START Extracted records

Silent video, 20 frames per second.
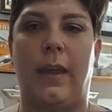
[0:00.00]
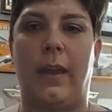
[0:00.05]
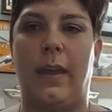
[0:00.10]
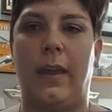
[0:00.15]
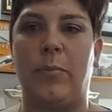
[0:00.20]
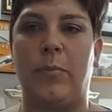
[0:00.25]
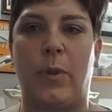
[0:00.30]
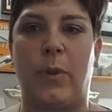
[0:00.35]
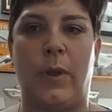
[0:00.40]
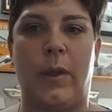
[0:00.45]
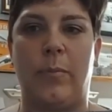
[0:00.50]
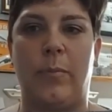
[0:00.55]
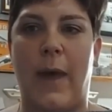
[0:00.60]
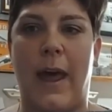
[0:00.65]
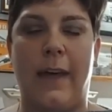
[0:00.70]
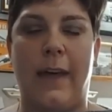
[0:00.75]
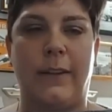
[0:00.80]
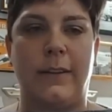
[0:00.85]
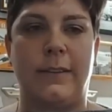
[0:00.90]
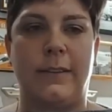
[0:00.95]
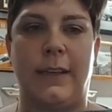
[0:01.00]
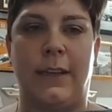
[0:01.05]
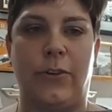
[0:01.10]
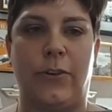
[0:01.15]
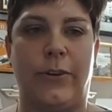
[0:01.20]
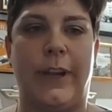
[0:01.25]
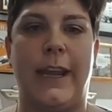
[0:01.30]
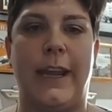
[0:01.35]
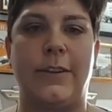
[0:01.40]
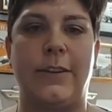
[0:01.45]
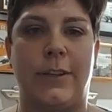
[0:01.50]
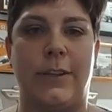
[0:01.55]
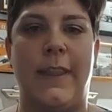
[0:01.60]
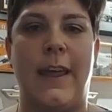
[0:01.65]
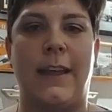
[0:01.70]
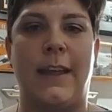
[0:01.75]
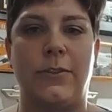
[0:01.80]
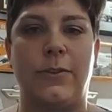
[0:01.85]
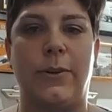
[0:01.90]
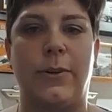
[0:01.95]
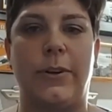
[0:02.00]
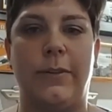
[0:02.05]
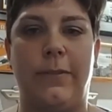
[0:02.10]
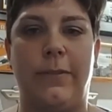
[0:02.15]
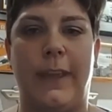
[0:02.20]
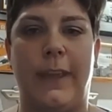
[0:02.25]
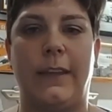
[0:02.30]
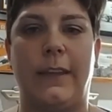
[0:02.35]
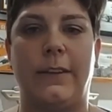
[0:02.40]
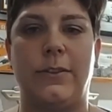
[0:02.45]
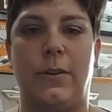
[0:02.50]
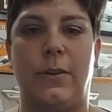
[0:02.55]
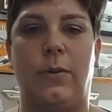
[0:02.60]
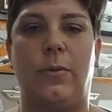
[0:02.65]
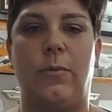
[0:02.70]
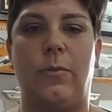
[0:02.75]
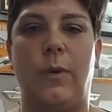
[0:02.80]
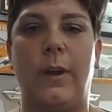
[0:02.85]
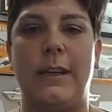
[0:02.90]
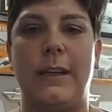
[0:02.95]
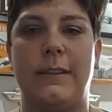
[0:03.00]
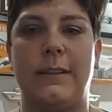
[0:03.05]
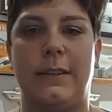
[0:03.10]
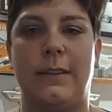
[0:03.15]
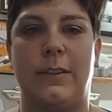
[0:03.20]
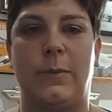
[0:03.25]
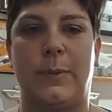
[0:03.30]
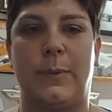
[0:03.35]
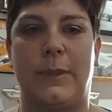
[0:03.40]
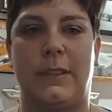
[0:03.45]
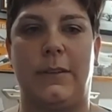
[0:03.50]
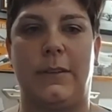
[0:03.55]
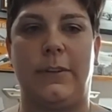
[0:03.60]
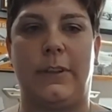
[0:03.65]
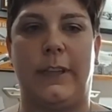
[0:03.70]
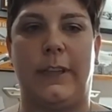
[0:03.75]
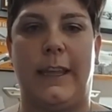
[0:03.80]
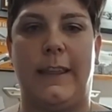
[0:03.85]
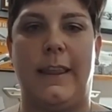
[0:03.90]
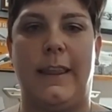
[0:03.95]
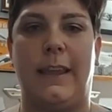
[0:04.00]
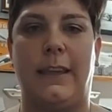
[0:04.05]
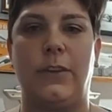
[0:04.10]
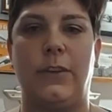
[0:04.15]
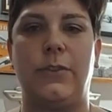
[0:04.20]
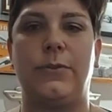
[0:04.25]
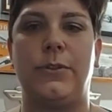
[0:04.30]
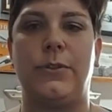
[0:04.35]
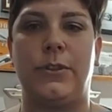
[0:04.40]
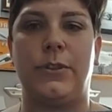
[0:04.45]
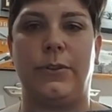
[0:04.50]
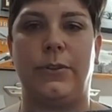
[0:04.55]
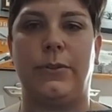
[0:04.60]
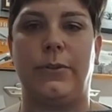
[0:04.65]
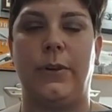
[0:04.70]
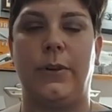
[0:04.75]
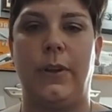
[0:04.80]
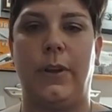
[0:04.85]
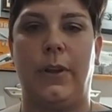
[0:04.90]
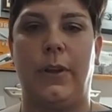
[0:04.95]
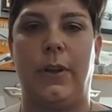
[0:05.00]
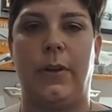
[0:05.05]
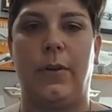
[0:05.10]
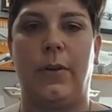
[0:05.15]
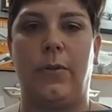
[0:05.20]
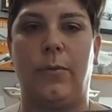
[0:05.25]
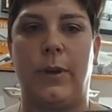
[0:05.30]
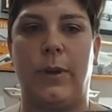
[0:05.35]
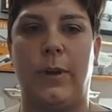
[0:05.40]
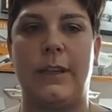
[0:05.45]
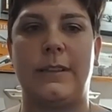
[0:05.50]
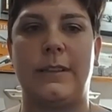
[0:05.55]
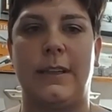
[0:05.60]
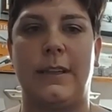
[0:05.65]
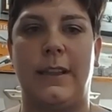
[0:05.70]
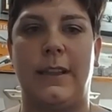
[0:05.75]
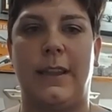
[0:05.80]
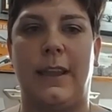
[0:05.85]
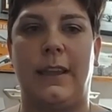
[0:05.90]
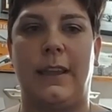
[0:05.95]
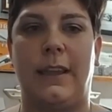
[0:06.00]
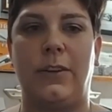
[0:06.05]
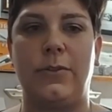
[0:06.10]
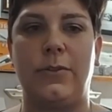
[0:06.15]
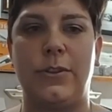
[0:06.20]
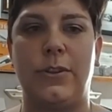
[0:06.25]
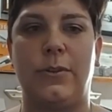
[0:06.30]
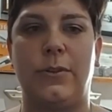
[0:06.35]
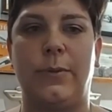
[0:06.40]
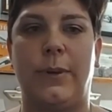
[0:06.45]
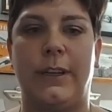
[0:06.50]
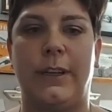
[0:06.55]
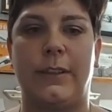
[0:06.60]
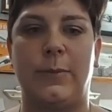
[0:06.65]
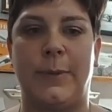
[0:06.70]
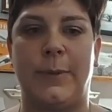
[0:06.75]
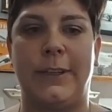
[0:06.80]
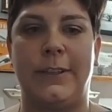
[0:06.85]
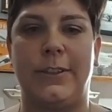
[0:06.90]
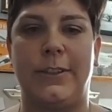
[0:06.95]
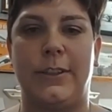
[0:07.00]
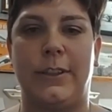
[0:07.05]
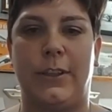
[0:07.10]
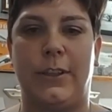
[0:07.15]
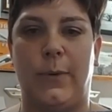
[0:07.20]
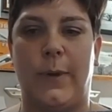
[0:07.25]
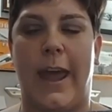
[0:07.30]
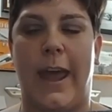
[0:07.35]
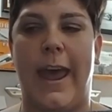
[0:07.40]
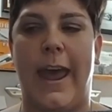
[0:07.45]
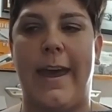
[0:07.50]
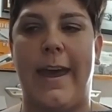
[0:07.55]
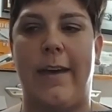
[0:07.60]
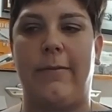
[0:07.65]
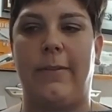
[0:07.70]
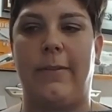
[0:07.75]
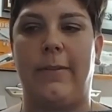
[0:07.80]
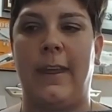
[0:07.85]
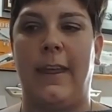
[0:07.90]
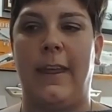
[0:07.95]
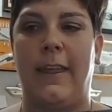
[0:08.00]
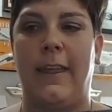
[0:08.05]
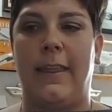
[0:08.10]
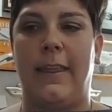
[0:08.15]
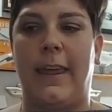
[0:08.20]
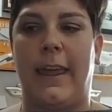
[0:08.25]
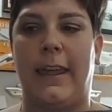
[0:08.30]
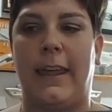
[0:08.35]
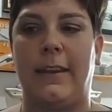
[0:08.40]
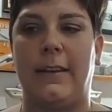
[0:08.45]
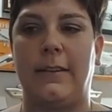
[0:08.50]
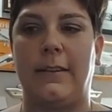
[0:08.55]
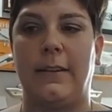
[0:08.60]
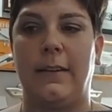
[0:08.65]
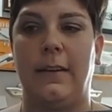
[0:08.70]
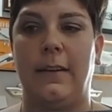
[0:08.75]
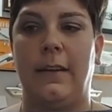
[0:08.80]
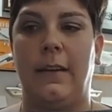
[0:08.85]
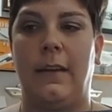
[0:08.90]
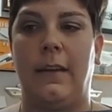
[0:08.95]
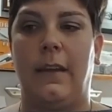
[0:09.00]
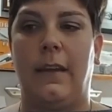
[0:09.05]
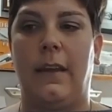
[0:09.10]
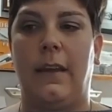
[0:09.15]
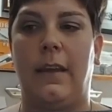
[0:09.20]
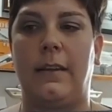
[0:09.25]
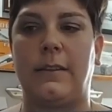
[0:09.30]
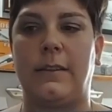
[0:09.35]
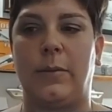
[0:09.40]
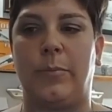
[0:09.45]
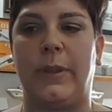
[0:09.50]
employee policy creation, that sort of thing. So what is it specifically that you do? What is it that you do? What experience do you have that is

END Extracted records

◆ **Exercise details**
Restate each entry word for word, please, but drop any images it holds.

◆ **Task answer**
Silent video, 20 frames per second.
[0:00.00]
[0:00.05]
[0:00.10]
[0:00.15]
[0:00.20]
[0:00.25]
[0:00.30]
[0:00.35]
[0:00.40]
[0:00.45]
[0:00.50]
[0:00.55]
[0:00.60]
[0:00.65]
[0:00.70]
[0:00.75]
[0:00.80]
[0:00.85]
[0:00.90]
[0:00.95]
[0:01.00]
[0:01.05]
[0:01.10]
[0:01.15]
[0:01.20]
[0:01.25]
[0:01.30]
[0:01.35]
[0:01.40]
[0:01.45]
[0:01.50]
[0:01.55]
[0:01.60]
[0:01.65]
[0:01.70]
[0:01.75]
[0:01.80]
[0:01.85]
[0:01.90]
[0:01.95]
[0:02.00]
[0:02.05]
[0:02.10]
[0:02.15]
[0:02.20]
[0:02.25]
[0:02.30]
[0:02.35]
[0:02.40]
[0:02.45]
[0:02.50]
[0:02.55]
[0:02.60]
[0:02.65]
[0:02.70]
[0:02.75]
[0:02.80]
[0:02.85]
[0:02.90]
[0:02.95]
[0:03.00]
[0:03.05]
[0:03.10]
[0:03.15]
[0:03.20]
[0:03.25]
[0:03.30]
[0:03.35]
[0:03.40]
[0:03.45]
[0:03.50]
[0:03.55]
[0:03.60]
[0:03.65]
[0:03.70]
[0:03.75]
[0:03.80]
[0:03.85]
[0:03.90]
[0:03.95]
[0:04.00]
[0:04.05]
[0:04.10]
[0:04.15]
[0:04.20]
[0:04.25]
[0:04.30]
[0:04.35]
[0:04.40]
[0:04.45]
[0:04.50]
[0:04.55]
[0:04.60]
[0:04.65]
[0:04.70]
[0:04.75]
[0:04.80]
[0:04.85]
[0:04.90]
[0:04.95]
[0:05.00]
[0:05.05]
[0:05.10]
[0:05.15]
[0:05.20]
[0:05.25]
[0:05.30]
[0:05.35]
[0:05.40]
[0:05.45]
[0:05.50]
[0:05.55]
[0:05.60]
[0:05.65]
[0:05.70]
[0:05.75]
[0:05.80]
[0:05.85]
[0:05.90]
[0:05.95]
[0:06.00]
[0:06.05]
[0:06.10]
[0:06.15]
[0:06.20]
[0:06.25]
[0:06.30]
[0:06.35]
[0:06.40]
[0:06.45]
[0:06.50]
[0:06.55]
[0:06.60]
[0:06.65]
[0:06.70]
[0:06.75]
[0:06.80]
[0:06.85]
[0:06.90]
[0:06.95]
[0:07.00]
[0:07.05]
[0:07.10]
[0:07.15]
[0:07.20]
[0:07.25]
[0:07.30]
[0:07.35]
[0:07.40]
[0:07.45]
[0:07.50]
[0:07.55]
[0:07.60]
[0:07.65]
[0:07.70]
[0:07.75]
[0:07.80]
[0:07.85]
[0:07.90]
[0:07.95]
[0:08.00]
[0:08.05]
[0:08.10]
[0:08.15]
[0:08.20]
[0:08.25]
[0:08.30]
[0:08.35]
[0:08.40]
[0:08.45]
[0:08.50]
[0:08.55]
[0:08.60]
[0:08.65]
[0:08.70]
[0:08.75]
[0:08.80]
[0:08.85]
[0:08.90]
[0:08.95]
[0:09.00]
[0:09.05]
[0:09.10]
[0:09.15]
[0:09.20]
[0:09.25]
[0:09.30]
[0:09.35]
[0:09.40]
[0:09.45]
[0:09.50]
employee policy creation, that sort of thing. So what is it specifically that you do? What is it that you do? What experience do you have that is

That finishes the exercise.